Selon une étude menée récemment par des chercheurs norvégiens, la mer de Barents est concernée par des fuites naturelles de méthane qui font partie des plus imposantes jamais découvertes sur Terre. Devrait-on s’inquiéter de cette découverte ?
10 000 tonnes de méthane par an
Rappelons tout d’abord que la mer de Barents se trouve au nord de la Scandinavie. Il s’agit d’une mer peu profonde (230 mètres en moyenne) qui couvre environ 1,4 million de kilomètres carrés. Or, cette zone est actuellement le théâtre d’un phénomène très particulier, à savoir des suintements de gaz remontant à la surface.
Selon une étude publiée dans la revue Frontiers in Earth Science en juillet 2024, des chercheurs de l’Université arctique de Norvège à Tromsø ont effectué six expéditions entre 2018 et 2022 dans la mer de Barents. Leur conclusion est sans équivoque : environ 10 000 tonnes de méthane s’échappent de points chauds nouvellement découverts chaque année.
Par ailleurs, les points chauds en question ne libèrent pas la même quantité de gaz, mais le fait est que les volumes sont supérieurs à n’importe quel autre site dans le monde.

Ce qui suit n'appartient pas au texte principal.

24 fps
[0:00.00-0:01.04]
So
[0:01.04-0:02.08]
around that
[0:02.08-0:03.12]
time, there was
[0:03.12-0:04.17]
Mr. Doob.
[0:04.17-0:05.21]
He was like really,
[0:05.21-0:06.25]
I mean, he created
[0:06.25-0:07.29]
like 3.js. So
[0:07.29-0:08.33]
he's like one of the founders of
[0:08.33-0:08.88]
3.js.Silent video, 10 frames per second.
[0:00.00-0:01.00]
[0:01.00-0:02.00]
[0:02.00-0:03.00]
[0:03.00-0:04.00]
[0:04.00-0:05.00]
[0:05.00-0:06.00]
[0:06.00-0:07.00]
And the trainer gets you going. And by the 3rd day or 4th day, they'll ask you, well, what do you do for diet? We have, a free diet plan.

Pour les auteurs de l’étude, il s’agit ici d’une véritable surprise.
Comment se produisent ces fuites ?
Dans le cadre de leurs expéditions, les scientifiques ont exploré une zone couvrant environ 5 000 km², soit l’équivalent de deux fois la superficie du Luxembourg. Or, cette seule zone abriterait pas moins de 21 700 suintements de méthane. Il est ici question de failles géologiques et de crêtes en lien avec des réservoirs d’hydrocarbures. En proie à une lente et longue érosion en raison de l’activité tectonique et des différents cycles de glaciation-déglaciation de la Terre, les « couvercles » de ces réservoirs naturels laissent aujourd’hui échapper leur contenu. Selon les auteurs de l’étude, la zone aurait libéré environ 137 millions de tonnes de gaz depuis la dernière déglaciation, il y a plus de 10 000 ans.
Rappelons tout de même que le méthane persiste dans l’atmosphère seulement une douzaine d’années, tandis que le dioxyde de carbone peut y demeurer jusqu’à un millénaire. En revanche, le méthane reste très problématique puisque son potentiel réchauffant est plus élevé que celui du CO2. Par ailleurs, les 10 000 tonnes de méthane libérées par an en mer de Barents sont très loin des 120 millions de tonnes par an issus de la production et de l’utilisation des énergies fossiles.
Enfin, les chercheurs ont indiqué que l’étude leur a permis de mieux comprendre comment se produisent ces fuites dans la mer de Barents. En revanche, relier la zone explorée à des mesures systématiques de l’air dans le but d’avérer un effet significatif sur l’atmosphère semble techniquement compliqué. Néanmoins, les suintements pourraient expliquer pourquoi l’industrie gazière norvégienne n’a jamais réellement découvert d’importantes ressources dans la région.